EXERCISE GOAL: Could you retype the listing beneath, keeping each line exactly as it is?

START DATA EXTRACTS

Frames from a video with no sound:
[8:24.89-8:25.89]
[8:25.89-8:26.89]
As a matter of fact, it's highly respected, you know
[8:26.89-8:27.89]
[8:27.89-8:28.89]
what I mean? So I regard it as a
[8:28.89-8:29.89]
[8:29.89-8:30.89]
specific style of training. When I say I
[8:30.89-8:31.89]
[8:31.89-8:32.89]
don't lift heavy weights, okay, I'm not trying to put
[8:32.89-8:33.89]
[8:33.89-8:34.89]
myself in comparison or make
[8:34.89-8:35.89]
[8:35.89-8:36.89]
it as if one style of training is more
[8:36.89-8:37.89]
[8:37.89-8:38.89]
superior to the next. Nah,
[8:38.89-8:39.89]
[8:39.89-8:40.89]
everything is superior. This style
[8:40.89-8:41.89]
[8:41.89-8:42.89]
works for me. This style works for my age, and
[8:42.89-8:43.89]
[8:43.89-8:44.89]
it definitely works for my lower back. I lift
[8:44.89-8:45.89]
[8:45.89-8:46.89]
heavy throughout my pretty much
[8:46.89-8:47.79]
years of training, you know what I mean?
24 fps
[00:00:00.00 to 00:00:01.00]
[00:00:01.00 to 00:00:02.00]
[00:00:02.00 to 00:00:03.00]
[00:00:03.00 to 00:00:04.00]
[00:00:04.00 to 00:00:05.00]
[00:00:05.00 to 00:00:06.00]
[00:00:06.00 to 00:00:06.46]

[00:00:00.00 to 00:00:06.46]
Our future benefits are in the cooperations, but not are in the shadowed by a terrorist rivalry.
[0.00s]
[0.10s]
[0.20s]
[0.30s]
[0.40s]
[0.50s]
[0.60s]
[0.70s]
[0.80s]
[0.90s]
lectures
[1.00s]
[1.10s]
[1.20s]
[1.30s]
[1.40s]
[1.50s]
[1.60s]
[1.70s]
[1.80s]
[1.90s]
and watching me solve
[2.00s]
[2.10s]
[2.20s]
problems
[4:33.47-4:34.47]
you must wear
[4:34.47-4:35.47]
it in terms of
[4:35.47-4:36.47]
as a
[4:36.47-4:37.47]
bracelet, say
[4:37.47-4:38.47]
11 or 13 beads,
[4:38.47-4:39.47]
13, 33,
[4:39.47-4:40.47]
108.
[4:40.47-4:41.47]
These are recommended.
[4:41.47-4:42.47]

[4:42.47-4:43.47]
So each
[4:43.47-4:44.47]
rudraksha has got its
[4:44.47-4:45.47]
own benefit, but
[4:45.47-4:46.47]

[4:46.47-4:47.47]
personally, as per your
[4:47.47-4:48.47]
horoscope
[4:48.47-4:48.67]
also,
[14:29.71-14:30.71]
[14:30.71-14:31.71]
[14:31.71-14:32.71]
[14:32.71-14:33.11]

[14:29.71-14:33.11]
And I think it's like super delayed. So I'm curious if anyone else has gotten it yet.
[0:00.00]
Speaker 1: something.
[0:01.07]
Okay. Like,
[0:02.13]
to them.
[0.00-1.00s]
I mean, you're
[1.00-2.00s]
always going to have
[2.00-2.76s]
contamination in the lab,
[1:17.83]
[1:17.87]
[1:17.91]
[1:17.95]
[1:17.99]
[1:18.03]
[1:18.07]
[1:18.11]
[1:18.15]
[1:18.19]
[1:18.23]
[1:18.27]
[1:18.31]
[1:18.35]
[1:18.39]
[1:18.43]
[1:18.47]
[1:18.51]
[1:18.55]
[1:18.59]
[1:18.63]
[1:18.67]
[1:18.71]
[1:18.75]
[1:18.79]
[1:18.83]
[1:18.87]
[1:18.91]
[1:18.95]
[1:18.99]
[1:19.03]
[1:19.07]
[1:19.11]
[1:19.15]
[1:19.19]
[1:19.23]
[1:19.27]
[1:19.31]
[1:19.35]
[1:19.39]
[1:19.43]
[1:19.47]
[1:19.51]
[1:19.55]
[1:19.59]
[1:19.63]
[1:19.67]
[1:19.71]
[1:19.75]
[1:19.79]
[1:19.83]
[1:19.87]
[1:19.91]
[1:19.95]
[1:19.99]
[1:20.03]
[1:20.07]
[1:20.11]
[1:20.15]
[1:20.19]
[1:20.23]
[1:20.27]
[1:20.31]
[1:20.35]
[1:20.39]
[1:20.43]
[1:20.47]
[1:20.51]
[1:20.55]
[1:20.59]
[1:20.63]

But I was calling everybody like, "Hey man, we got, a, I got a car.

END DATA EXTRACTS

TASK RESPONSE:
Frames from a video with no sound:
[8:24.89-8:25.89]
[8:25.89-8:26.89]
As a matter of fact, it's highly respected, you know
[8:26.89-8:27.89]
[8:27.89-8:28.89]
what I mean? So I regard it as a
[8:28.89-8:29.89]
[8:29.89-8:30.89]
specific style of training. When I say I
[8:30.89-8:31.89]
[8:31.89-8:32.89]
don't lift heavy weights, okay, I'm not trying to put
[8:32.89-8:33.89]
[8:33.89-8:34.89]
myself in comparison or make
[8:34.89-8:35.89]
[8:35.89-8:36.89]
it as if one style of training is more
[8:36.89-8:37.89]
[8:37.89-8:38.89]
superior to the next. Nah,
[8:38.89-8:39.89]
[8:39.89-8:40.89]
everything is superior. This style
[8:40.89-8:41.89]
[8:41.89-8:42.89]
works for me. This style works for my age, and
[8:42.89-8:43.89]
[8:43.89-8:44.89]
it definitely works for my lower back. I lift
[8:44.89-8:45.89]
[8:45.89-8:46.89]
heavy throughout my pretty much
[8:46.89-8:47.79]
years of training, you know what I mean?
24 fps
[00:00:00.00 to 00:00:01.00]
[00:00:01.00 to 00:00:02.00]
[00:00:02.00 to 00:00:03.00]
[00:00:03.00 to 00:00:04.00]
[00:00:04.00 to 00:00:05.00]
[00:00:05.00 to 00:00:06.00]
[00:00:06.00 to 00:00:06.46]

[00:00:00.00 to 00:00:06.46]
Our future benefits are in the cooperations, but not are in the shadowed by a terrorist rivalry.
[0.00s]
[0.10s]
[0.20s]
[0.30s]
[0.40s]
[0.50s]
[0.60s]
[0.70s]
[0.80s]
[0.90s]
lectures
[1.00s]
[1.10s]
[1.20s]
[1.30s]
[1.40s]
[1.50s]
[1.60s]
[1.70s]
[1.80s]
[1.90s]
and watching me solve
[2.00s]
[2.10s]
[2.20s]
problems
[4:33.47-4:34.47]
you must wear
[4:34.47-4:35.47]
it in terms of
[4:35.47-4:36.47]
as a
[4:36.47-4:37.47]
bracelet, say
[4:37.47-4:38.47]
11 or 13 beads,
[4:38.47-4:39.47]
13, 33,
[4:39.47-4:40.47]
108.
[4:40.47-4:41.47]
These are recommended.
[4:41.47-4:42.47]

[4:42.47-4:43.47]
So each
[4:43.47-4:44.47]
rudraksha has got its
[4:44.47-4:45.47]
own benefit, but
[4:45.47-4:46.47]

[4:46.47-4:47.47]
personally, as per your
[4:47.47-4:48.47]
horoscope
[4:48.47-4:48.67]
also,
[14:29.71-14:30.71]
[14:30.71-14:31.71]
[14:31.71-14:32.71]
[14:32.71-14:33.11]

[14:29.71-14:33.11]
And I think it's like super delayed. So I'm curious if anyone else has gotten it yet.
[0:00.00]
Speaker 1: something.
[0:01.07]
Okay. Like,
[0:02.13]
to them.
[0.00-1.00s]
I mean, you're
[1.00-2.00s]
always going to have
[2.00-2.76s]
contamination in the lab,
[1:17.83]
[1:17.87]
[1:17.91]
[1:17.95]
[1:17.99]
[1:18.03]
[1:18.07]
[1:18.11]
[1:18.15]
[1:18.19]
[1:18.23]
[1:18.27]
[1:18.31]
[1:18.35]
[1:18.39]
[1:18.43]
[1:18.47]
[1:18.51]
[1:18.55]
[1:18.59]
[1:18.63]
[1:18.67]
[1:18.71]
[1:18.75]
[1:18.79]
[1:18.83]
[1:18.87]
[1:18.91]
[1:18.95]
[1:18.99]
[1:19.03]
[1:19.07]
[1:19.11]
[1:19.15]
[1:19.19]
[1:19.23]
[1:19.27]
[1:19.31]
[1:19.35]
[1:19.39]
[1:19.43]
[1:19.47]
[1:19.51]
[1:19.55]
[1:19.59]
[1:19.63]
[1:19.67]
[1:19.71]
[1:19.75]
[1:19.79]
[1:19.83]
[1:19.87]
[1:19.91]
[1:19.95]
[1:19.99]
[1:20.03]
[1:20.07]
[1:20.11]
[1:20.15]
[1:20.19]
[1:20.23]
[1:20.27]
[1:20.31]
[1:20.35]
[1:20.39]
[1:20.43]
[1:20.47]
[1:20.51]
[1:20.55]
[1:20.59]
[1:20.63]

But I was calling everybody like, "Hey man, we got, a, I got a car.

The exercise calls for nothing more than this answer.